§ WORK TO BE COMPLETED:
Transcribe only the lines from the one containing "[0:00.90-0:01.80]" through the final line of the entries below, exactly, and exclude the pictures.

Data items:
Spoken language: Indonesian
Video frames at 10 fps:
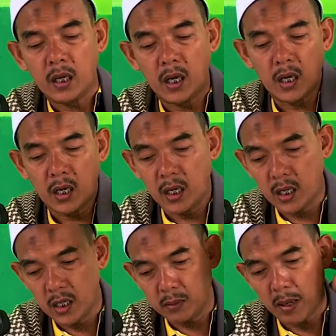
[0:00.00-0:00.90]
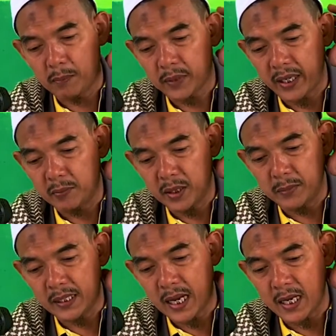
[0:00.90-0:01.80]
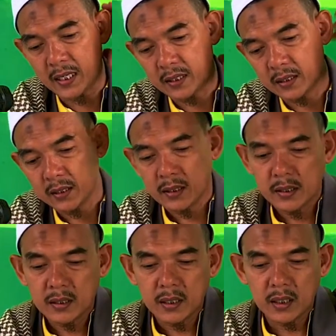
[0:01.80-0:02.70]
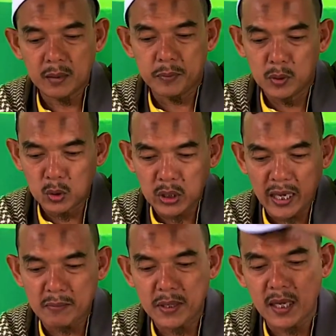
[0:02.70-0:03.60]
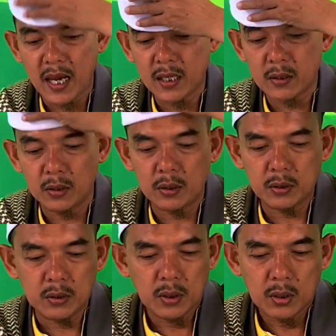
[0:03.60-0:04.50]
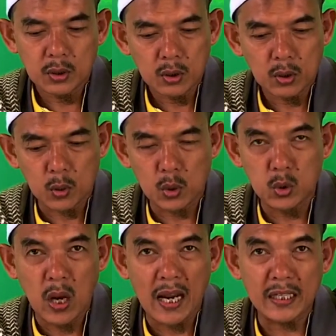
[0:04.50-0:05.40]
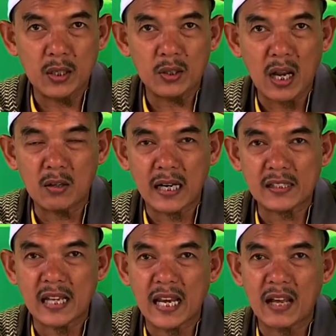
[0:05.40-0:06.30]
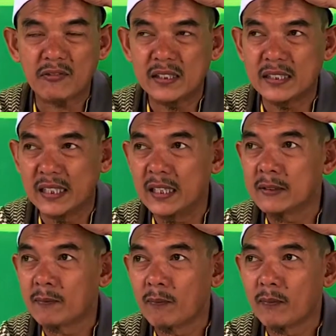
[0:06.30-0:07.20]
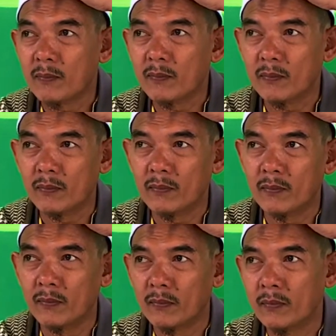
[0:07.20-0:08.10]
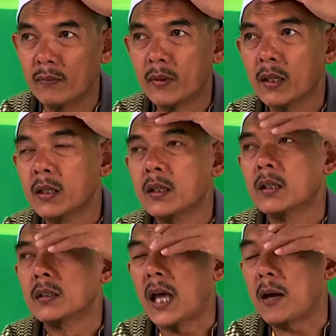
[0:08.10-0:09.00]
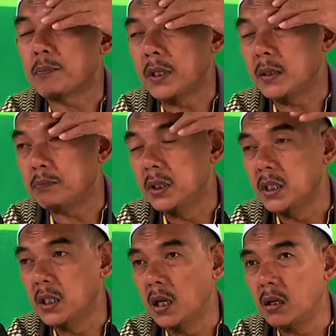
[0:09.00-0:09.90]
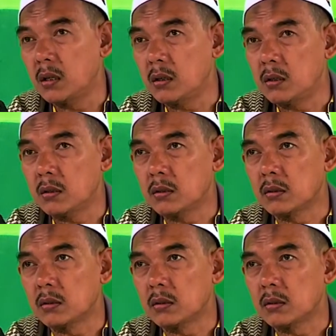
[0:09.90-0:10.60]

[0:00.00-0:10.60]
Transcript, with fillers: uh, Imam Taimiyah Ibnu Taimiyah itu rujukane orang-orang salafi nggih hmm. tapi beliau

§ ANSWER TO THIS EXERCISE:
[0:00.90-0:01.80]
[0:01.80-0:02.70]
[0:02.70-0:03.60]
[0:03.60-0:04.50]
[0:04.50-0:05.40]
[0:05.40-0:06.30]
[0:06.30-0:07.20]
[0:07.20-0:08.10]
[0:08.10-0:09.00]
[0:09.00-0:09.90]
[0:09.90-0:10.60]

[0:00.00-0:10.60]
Transcript, with fillers: uh, Imam Taimiyah Ibnu Taimiyah itu rujukane orang-orang salafi nggih hmm. tapi beliau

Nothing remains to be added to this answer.